This wikipedia link lists a number of techniques to detect OLS residuals heteroscedasticity. I would like to learn which hands-on technique is more efficient in detecting regions affected by heteroscedasticity.
For example, here the central region in the OLS ‘Residuals vs Fitted’ plot seen to have higher variance than the sides of the plot (I am not entirely sure in facts, but let’s assume it’s the case for the sake of the question). To confirm, looking at the error labels in the QQ plot we can see that they match the error labels in the center of the Residuals plot.
But how can we quantify the residuals region that has significantly higher variance?
This problem has an exploratory feel to it. John Tukey describes many procedures for exploring heteroscedasticity in his classic, Exploratory Data Analysis (Addison-Wesley 1977). Perhaps the most directly useful is a variant of his “wandering schematic plot.” This slices one variable (such as the predicted value) into bins and uses m-letter summaries (generalizations of boxplots) to show the location, spread, and shape of the other variable for each bin. The m-letter statistics are further smoothed in order to emphasize overall patterns rather than chance deviations.

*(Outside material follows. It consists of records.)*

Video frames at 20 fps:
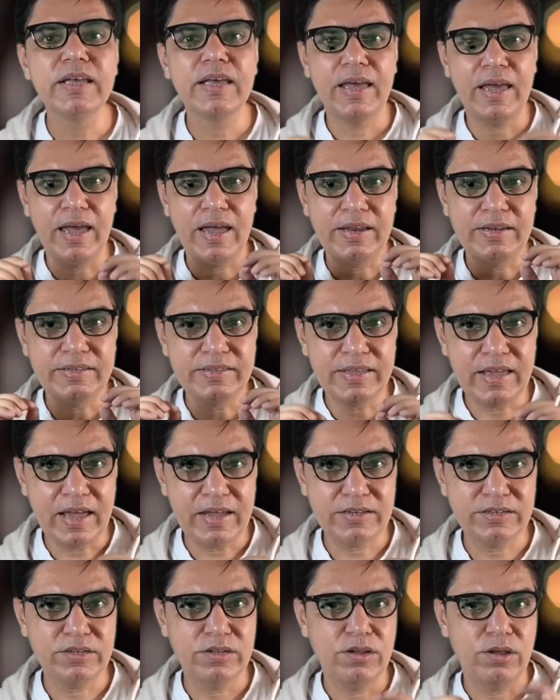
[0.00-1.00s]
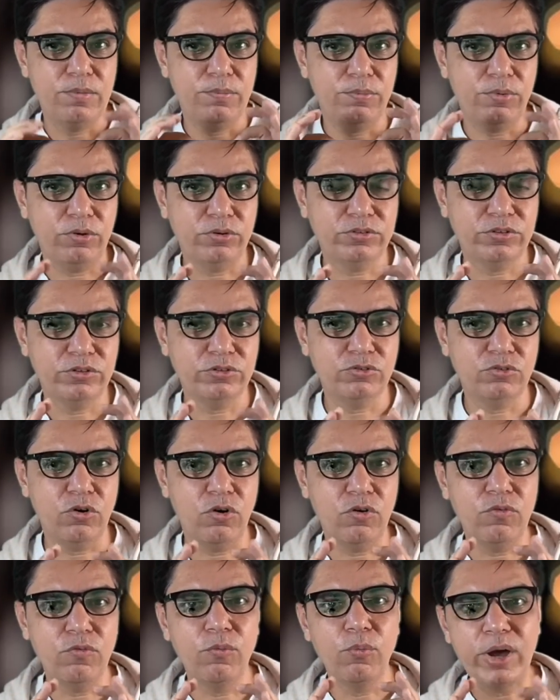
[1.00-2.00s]
And that process
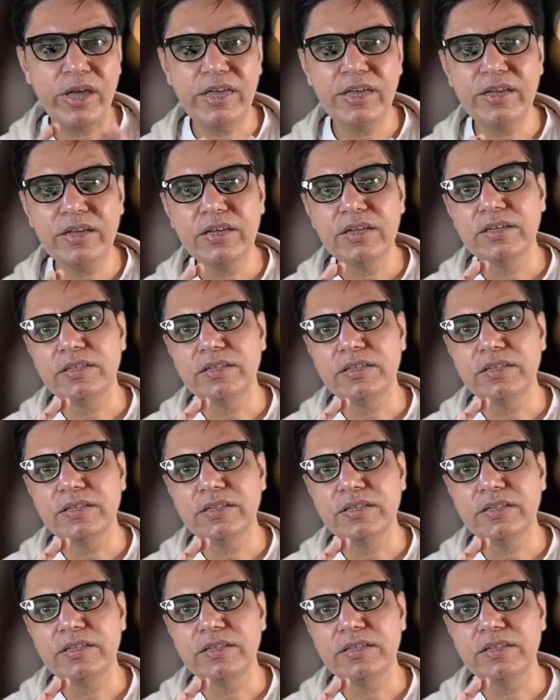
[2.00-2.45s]
of weighing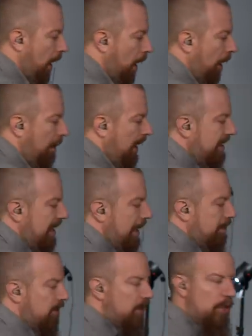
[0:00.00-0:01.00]
Um,
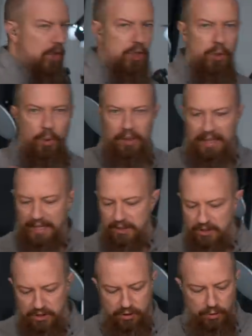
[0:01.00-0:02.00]
adapt your
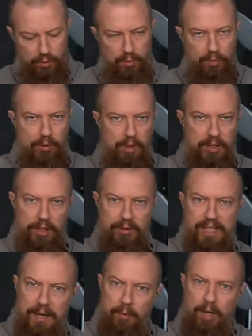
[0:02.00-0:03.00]
lens to another
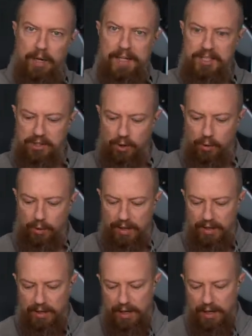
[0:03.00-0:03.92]
camera, and so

A quick version can be cooked up by exploiting the
boxplot procedure in
R. We illustrate with simulated strongly heteroscedastic data:
set.seed(17) n <- 500 x <- rgamma(n, shape=6, scale=1/2) e <- rnorm(length(x), sd=abs(sin(x))) y <- x + e
Let’s obtain the predicted values and residuals from the OLS regression:
fit <- lm(y ~ x) res <- residuals(fit) pred <- predict(fit)
Here, then, is the wandering schematic plot using equal-count bins for the predicted values. I use
lowess for a quick-and-dirty smooth.
n.bins <- 17 bins <- cut(pred, quantile(pred, probs = seq(0, 1, 1/n.bins))) b <- boxplot(res ~ bins, boxwex=1/2, main="Residuals vs. Predicted", xlab="Predicted", ylab="Residual") colors <- hsv(seq(2/6, 1, 1/6)) temp <- sapply(1:5, function(i) lines(lowess(1:n.bins, b$stats[i,], f=.25), col=colors[i], lwd=2))
The blue curve smooths the medians. Its horizontal tendency indicates the regression is generally a good fit. The other curves smooth the box ends (quartiles) and fences (which are typically extreme values). Their strong convergence and subsequent separation testify to the heteroscedasticity–and help us characterize and quantify it.
(Notice the nonlinear scale on the horizontal axis, reflecting the distribution of predicted values. With a bit more work this axis could be linearized, which sometimes is useful.)